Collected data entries
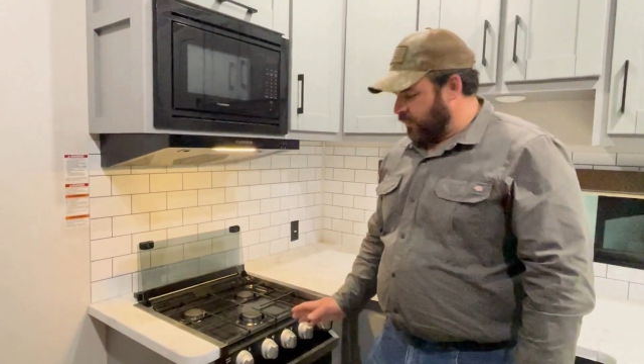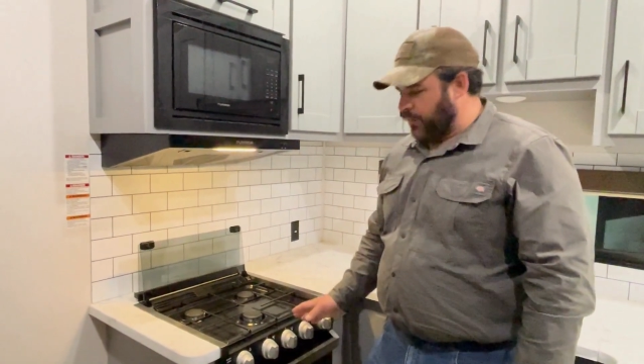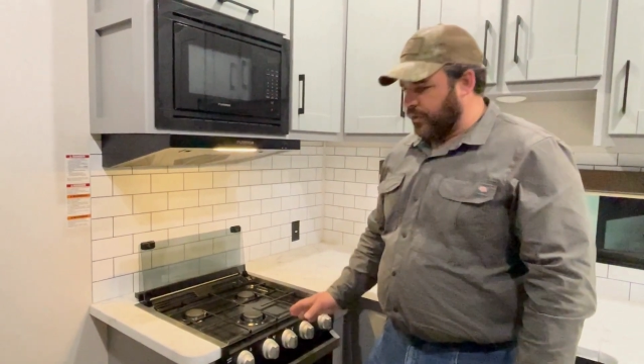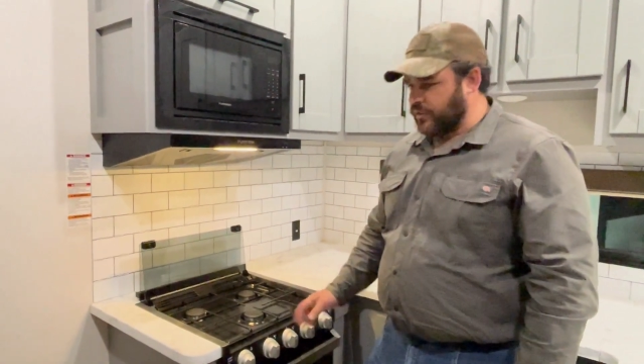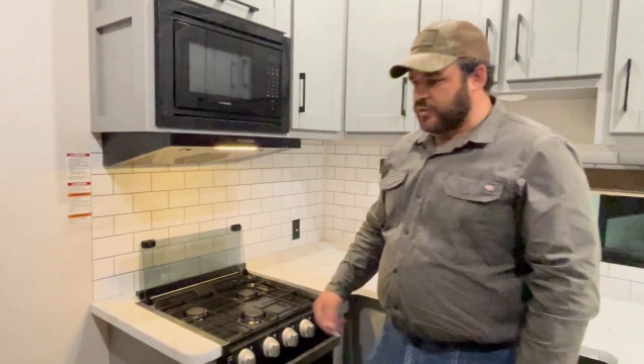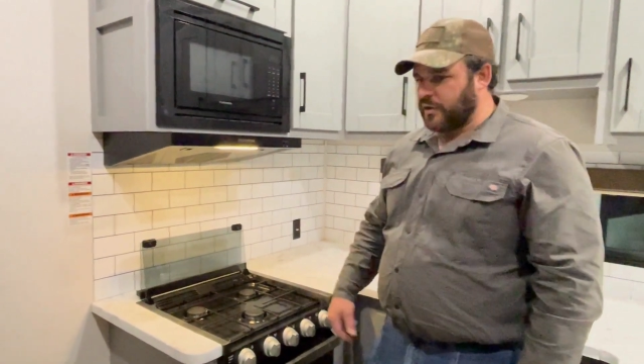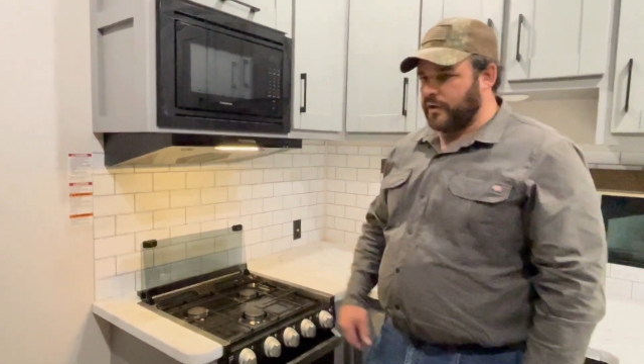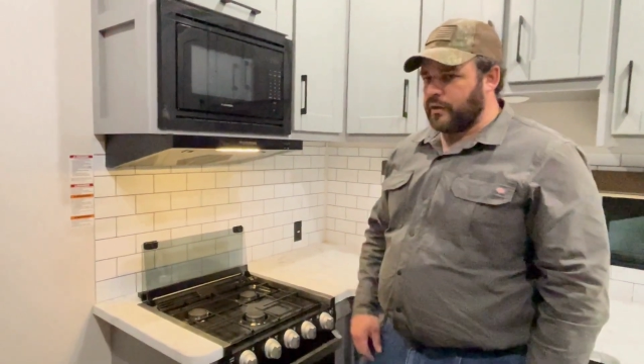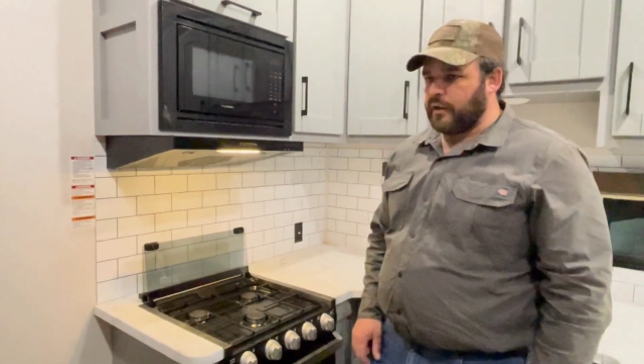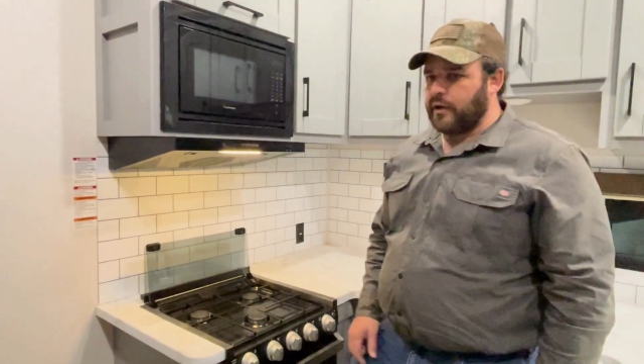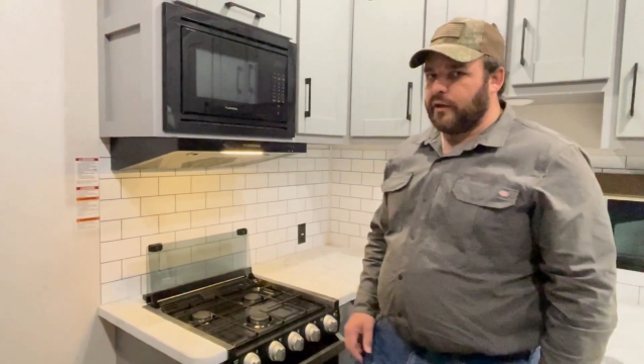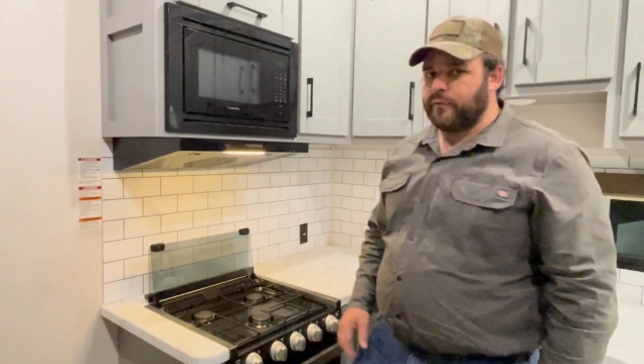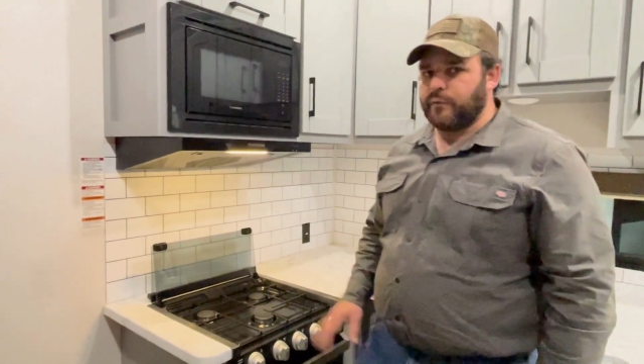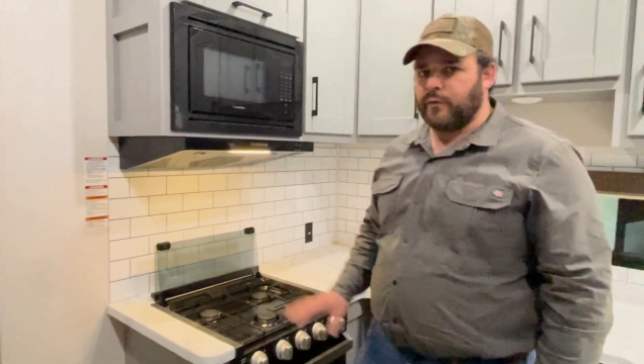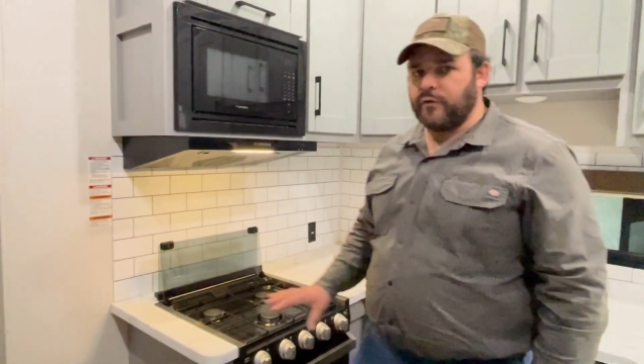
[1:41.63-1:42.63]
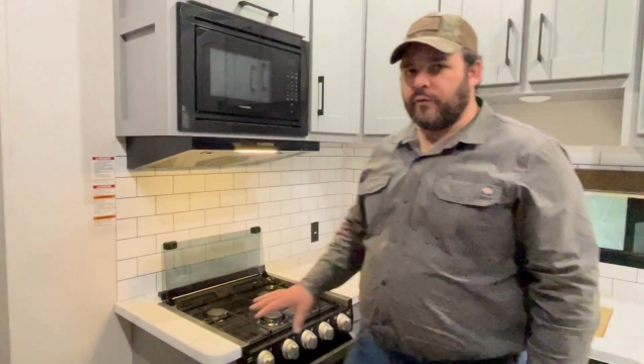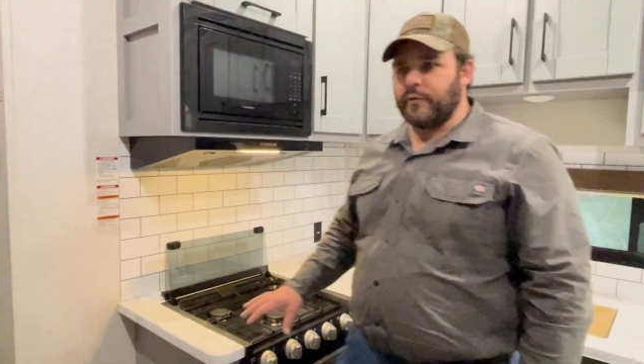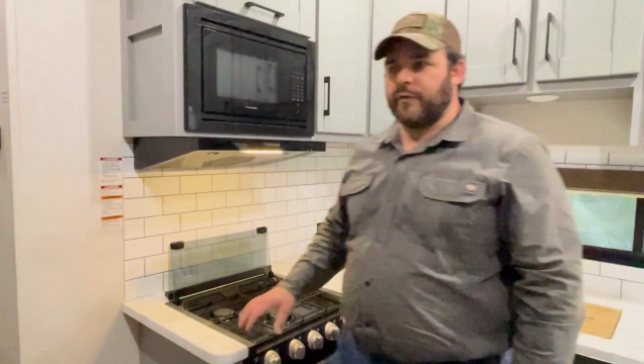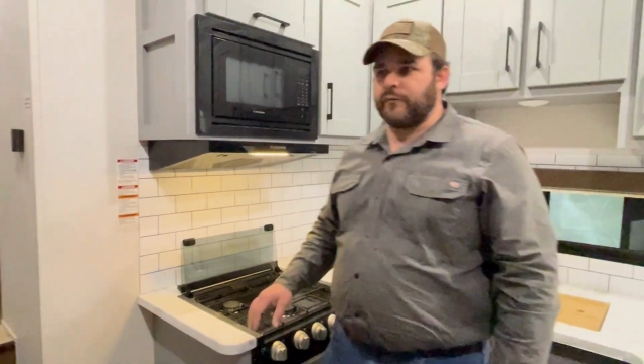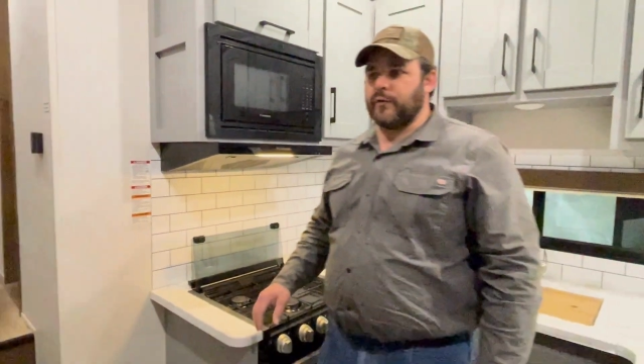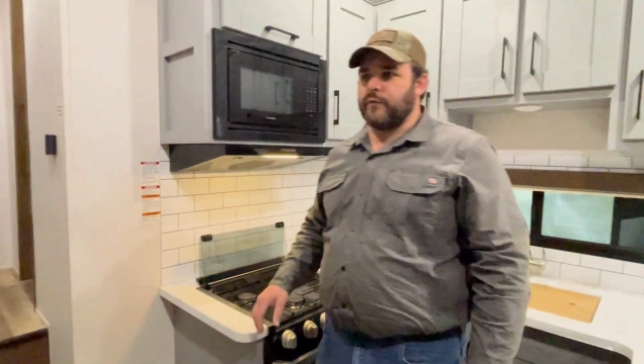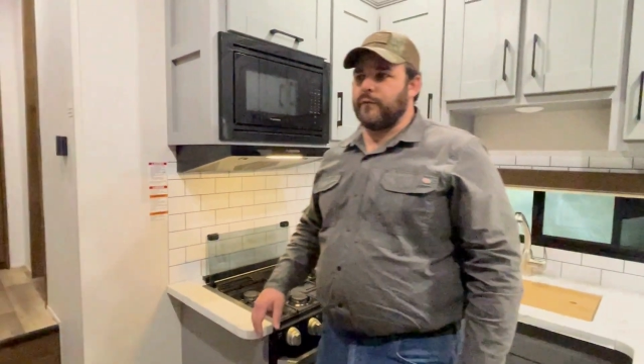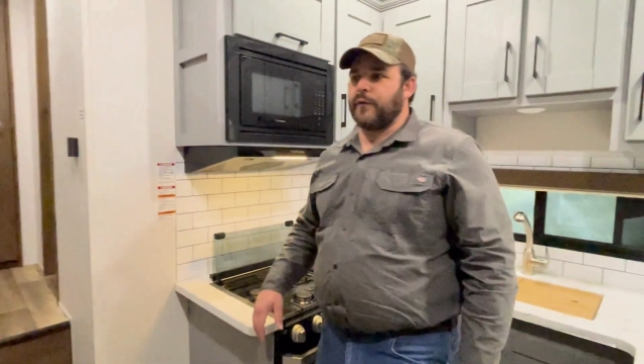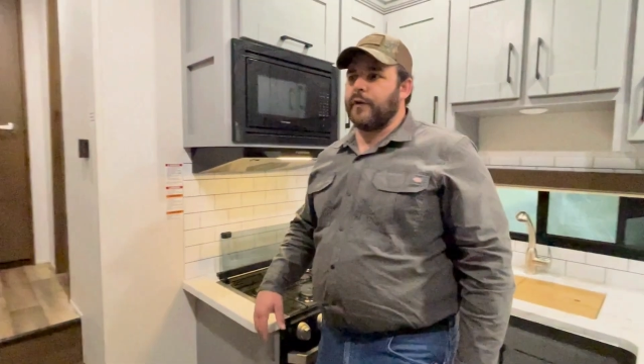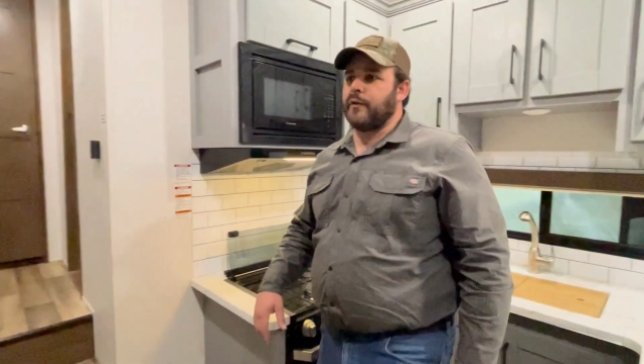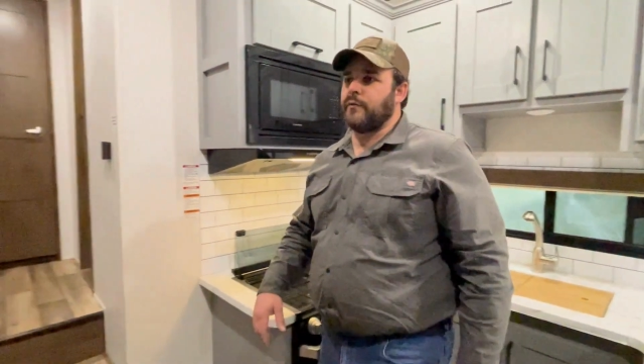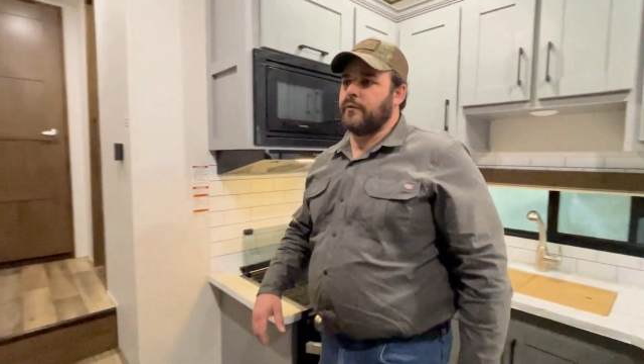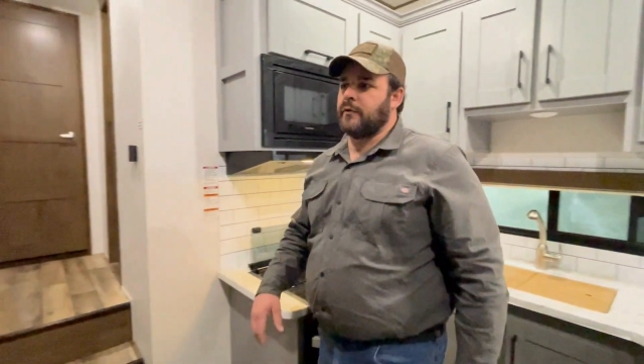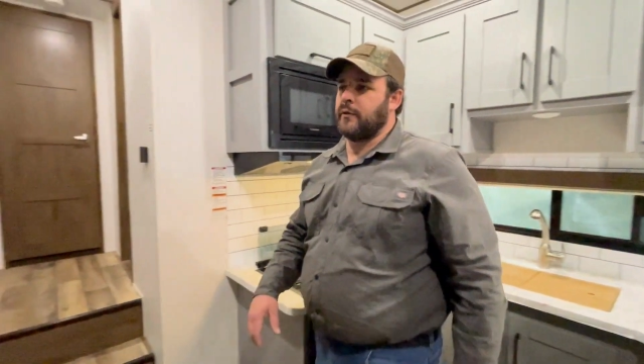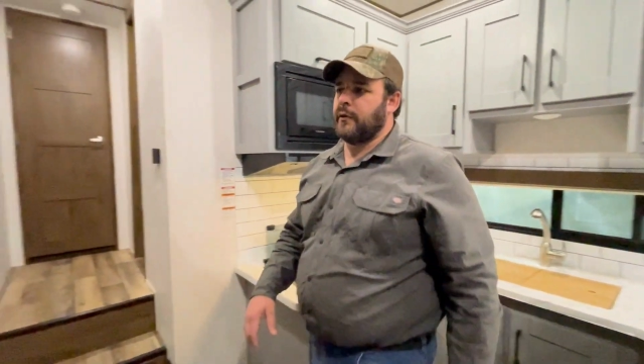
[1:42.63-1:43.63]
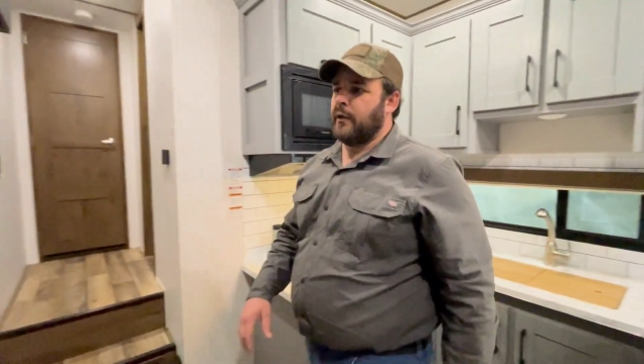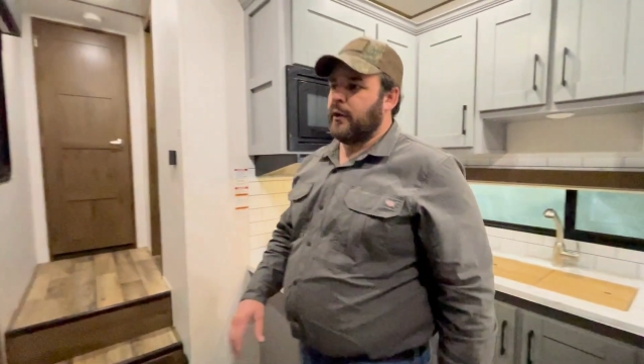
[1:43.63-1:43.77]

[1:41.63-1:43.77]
we can shut it off. We know we have good flow.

REQUIREMENT ▸
Would you print all of the entries exactly, omitting any image?

THE COMPLETED TASK ▸
[1:41.63-1:42.63]
[1:42.63-1:43.63]
[1:43.63-1:43.77]

[1:41.63-1:43.77]
we can shut it off. We know we have good flow.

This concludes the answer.